4-layer NbSe₂ is grown on SiO₂ by molecular beam epitaxy. The in-situ X-ray photoelectron spectroscopy measurements suggest an Nb-rich stoichiometry (Nb_1+xSe₂) likely due to the intercalation of Nb atoms in between the NbSe₂ layers. The metallic nature of the samples is confirmed using scanning tunneling microscopy and local density of state measurements as well as band structure calculations. This metallic nature is consistent with the small measured Seebeck coefficient and large electrical conductivity values. A change of sign in the Seebeck coefficient is observed in the bulk single crystal sample at 50 K, and in the polycrystalline few-layer sample at 120 K. Since the samples are metallic, this change of sign is the result of a change in the density of state slope at the Fermi level. The temperature dependence of the measured Seebeck coefficient matches with theoretical calculations for 4-layer NbSe₂. The room temperature Seebeck coefficient is negative, but when oxidized, that of the few-layer sample changed to positive. The in-plane thermal conductivity of the few-layer samples is measured using the heat diffusion imaging method at low temperatures and is (32 ± 10) W/m∙K at 200 K.

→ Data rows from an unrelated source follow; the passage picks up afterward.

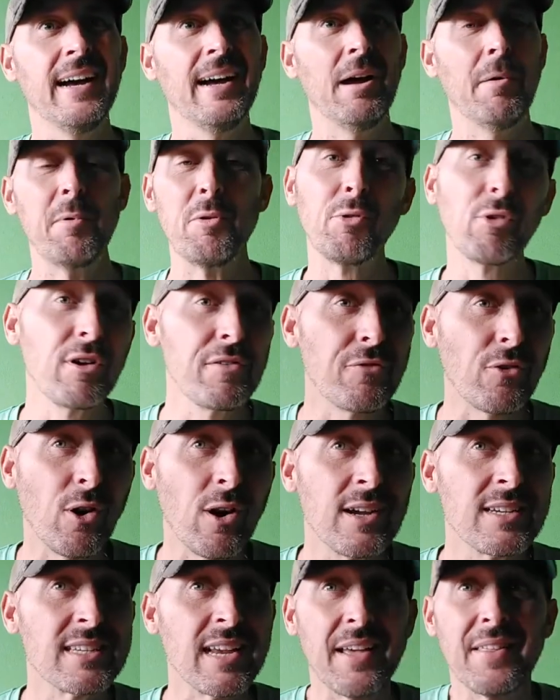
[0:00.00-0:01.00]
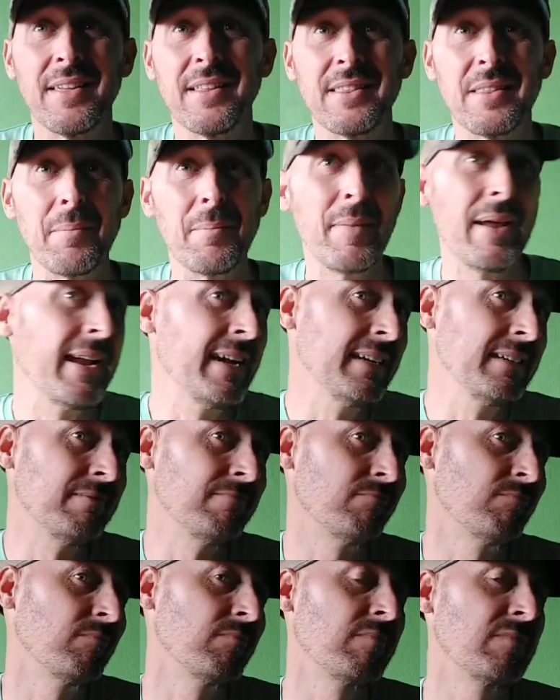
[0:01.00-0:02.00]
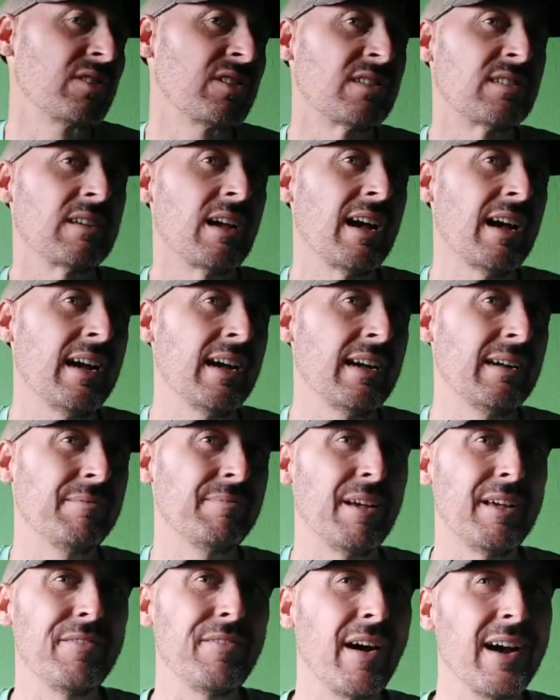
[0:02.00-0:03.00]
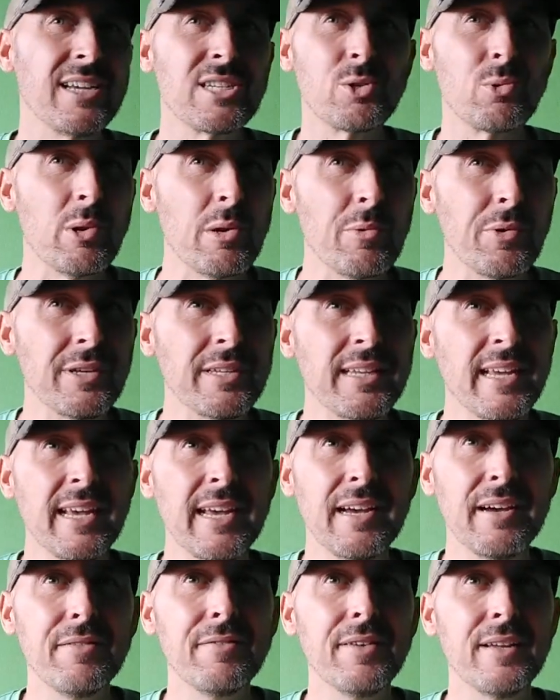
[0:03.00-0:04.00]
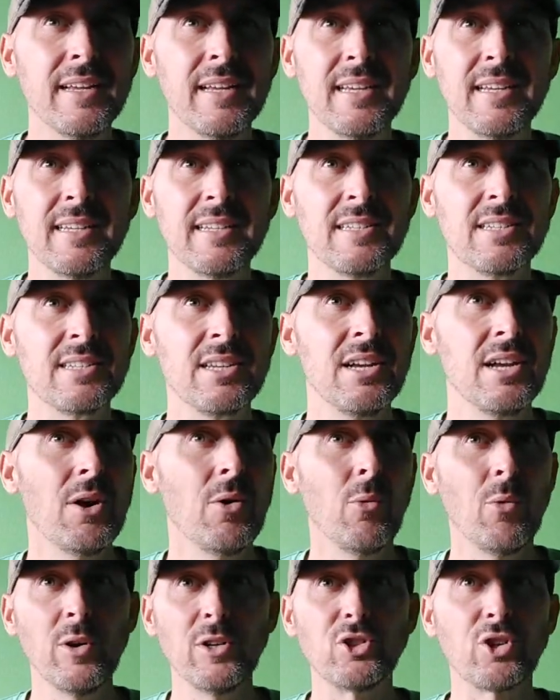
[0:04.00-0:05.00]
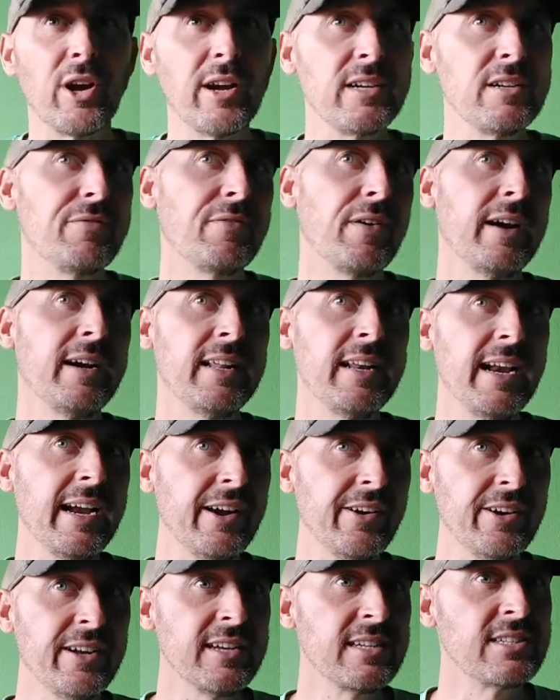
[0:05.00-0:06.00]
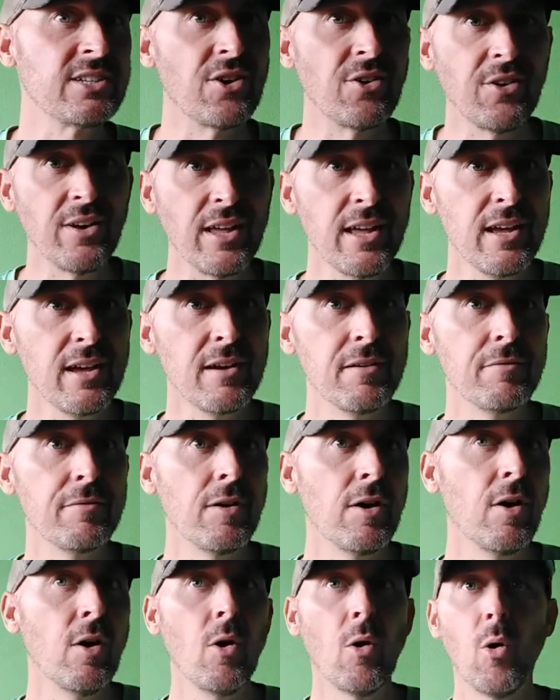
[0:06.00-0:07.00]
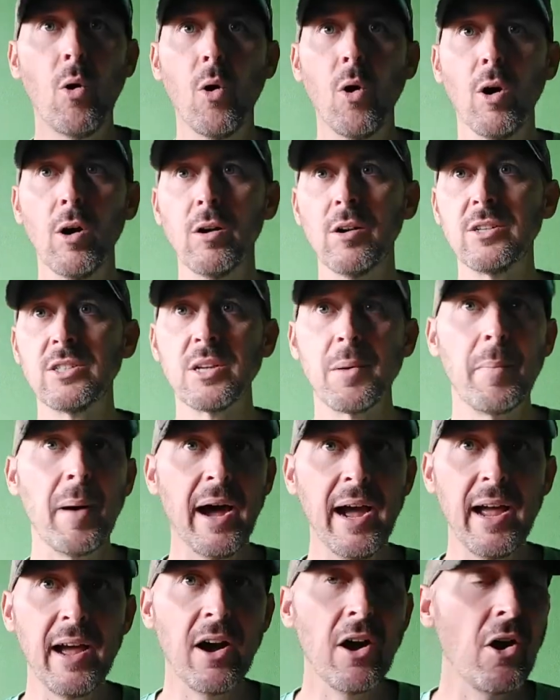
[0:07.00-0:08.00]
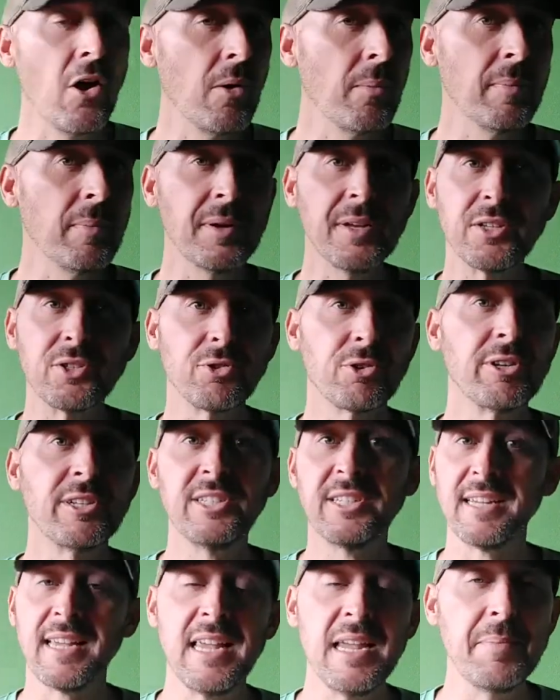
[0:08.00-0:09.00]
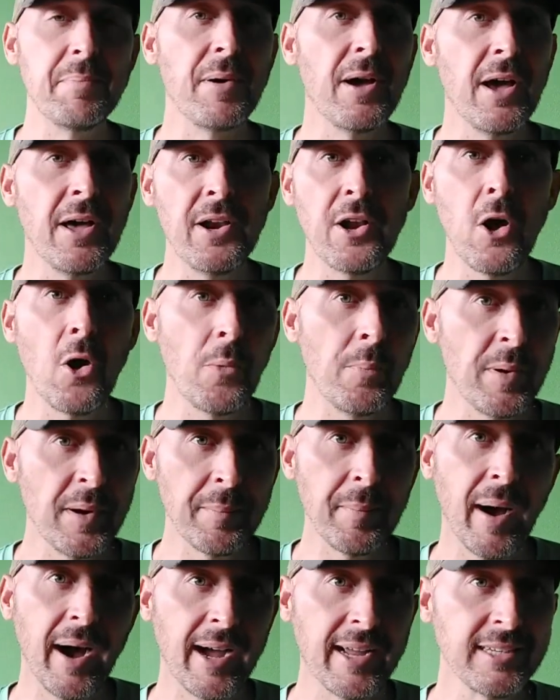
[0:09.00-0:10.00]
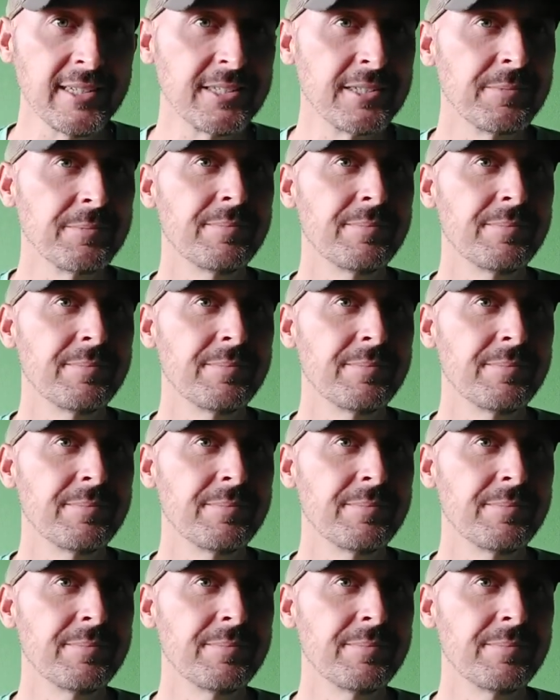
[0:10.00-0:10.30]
Really for us, I think the main advice we would give is when trying to find an area to live or to buy a home is really to keep an open mind.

通过分子束外延在SiO ₂上生长4层NbSe _{2 。}原位 X 射线光电子能谱测量表明富含 Nb 的化学计量 (Nb _1+x Se ₂ ) 可能是由于 Nb 原子在 NbSe _{2之间的插入}层。使用扫描隧道显微镜和局部状态密度测量以及能带结构计算来确认样品的金属性质。这种金属性质与小的测量塞贝克系数和大的电导率值一致。在 50 K 的大块单晶样品和 120 K 的多晶少层样品中观察到塞贝克系数的符号变化。由于样品是金属的，这种符号变化是费米能级的状态斜率密度。_{测量的塞贝克系数的温度依赖性与 4 层 NbSe 2}的理论计算相匹配. 室温塞贝克系数为负值，但氧化后，几层样品的塞贝克系数变为正值。使用热扩散成像方法在低温下测量了几层样品的面内热导率，在 200 K 时为 (32 ± 10) W/m∙K。